In most families, caregiving for an elderly parent falls to one of the adult children. It is generally—upward of 75%—a female and often the one who physically lives closest to the parent. In some cases, the elderly parent may move into the adult child’s home, or vice versa.
Personally, I think that all caregiving for aged parents should be spread equally among family members without exemptions. Frankly, it’s often too much for just one person to bear.
What to say instead: “How can I help?” Also acceptable: “What do you need me to do?”
If you can’t provide physical assistance because of distance, whip out your checkbook and buy your fair share of the caregiving misery. Caregiving comes with a cost. Missed work, missed life. Pay up if you can’t roll up your sleeves.
Interesting footnote on this one: In China, adult children are required by law to visit and care for their elderly parents.
“I got you a book on caregiving!”
In the throes of my caregiving experience, someone gifted me a book about caregiving. The book had a lot of inspirational sayings for caregivers and called what I was going through “a journey.”

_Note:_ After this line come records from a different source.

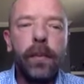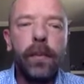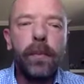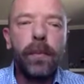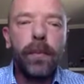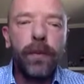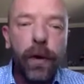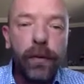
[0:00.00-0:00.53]

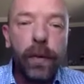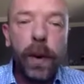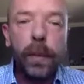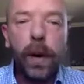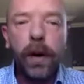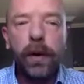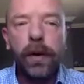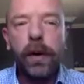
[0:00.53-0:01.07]
software
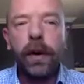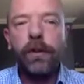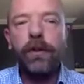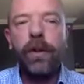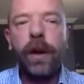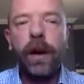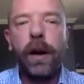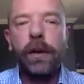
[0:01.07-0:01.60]
partner called
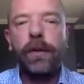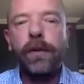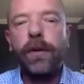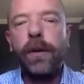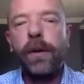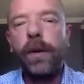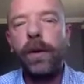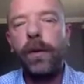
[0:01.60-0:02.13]

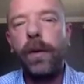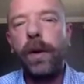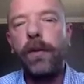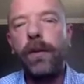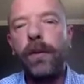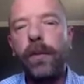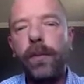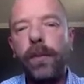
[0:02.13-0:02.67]
Genox,
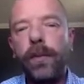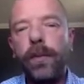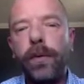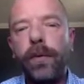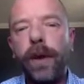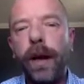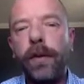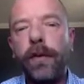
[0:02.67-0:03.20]
which
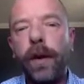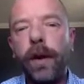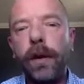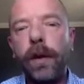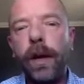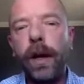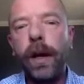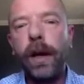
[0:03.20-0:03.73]
provides
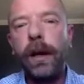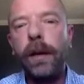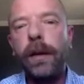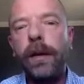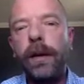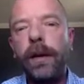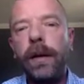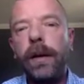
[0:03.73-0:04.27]

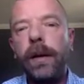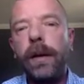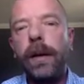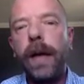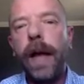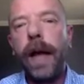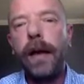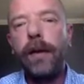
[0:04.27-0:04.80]
online
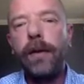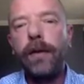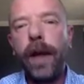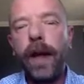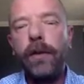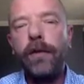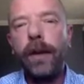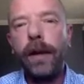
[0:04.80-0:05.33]

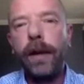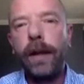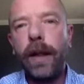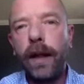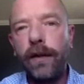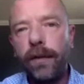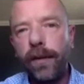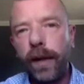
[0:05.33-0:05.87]
annotation and
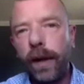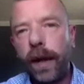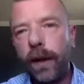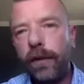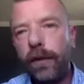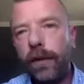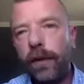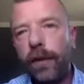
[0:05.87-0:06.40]

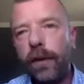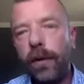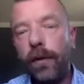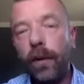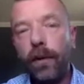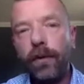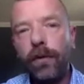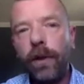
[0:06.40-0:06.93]
classification of
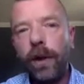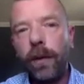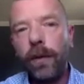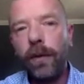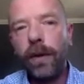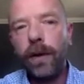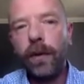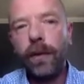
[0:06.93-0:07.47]
whole genome
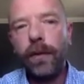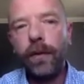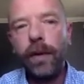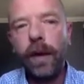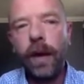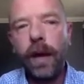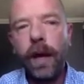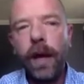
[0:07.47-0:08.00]
sequence.
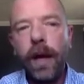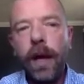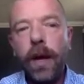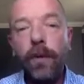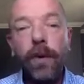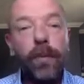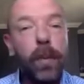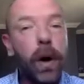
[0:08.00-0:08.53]

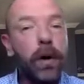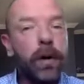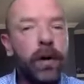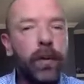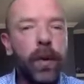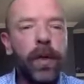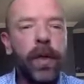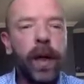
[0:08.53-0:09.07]
And we've
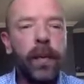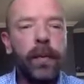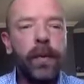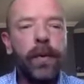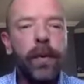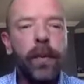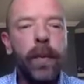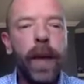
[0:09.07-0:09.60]
partnered with
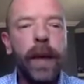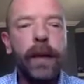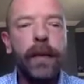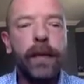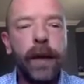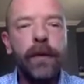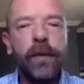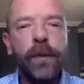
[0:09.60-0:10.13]
them to make
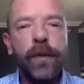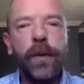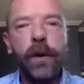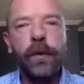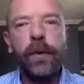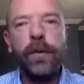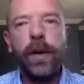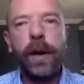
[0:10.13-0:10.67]
detection of
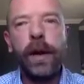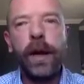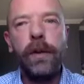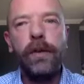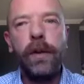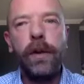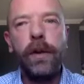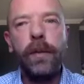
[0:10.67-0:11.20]
structural
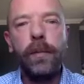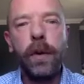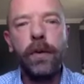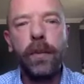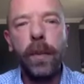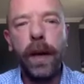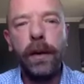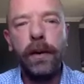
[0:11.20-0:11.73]
variation
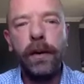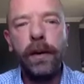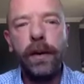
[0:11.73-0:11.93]
much better.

What the gift-giver clearly didn’t realize: about the only respite I had at the time was to lose myself in a good mystery, preferably one with a surprise twist at the end.
Caregiving has no surprise endings. Eventually your loved one dies.
What you should gift instead: Help. Even if it inconveniences you. Don’t offer to provide meals and then ask when the caregiver can come and get them, or promise to walk their dogs and then say you got too busy. Ask for some recipes that everyone likes, and deliver them. Show up at 7am with a leash.
Other gifts that make a big difference: a meal train, an offer to get their car oil changed (mine went unchanged for almost two years!), or an offer to pick up their kids, or give homework help on the big Mommy projects.
And if all else fails, how about just wishing them a “happy holiday”?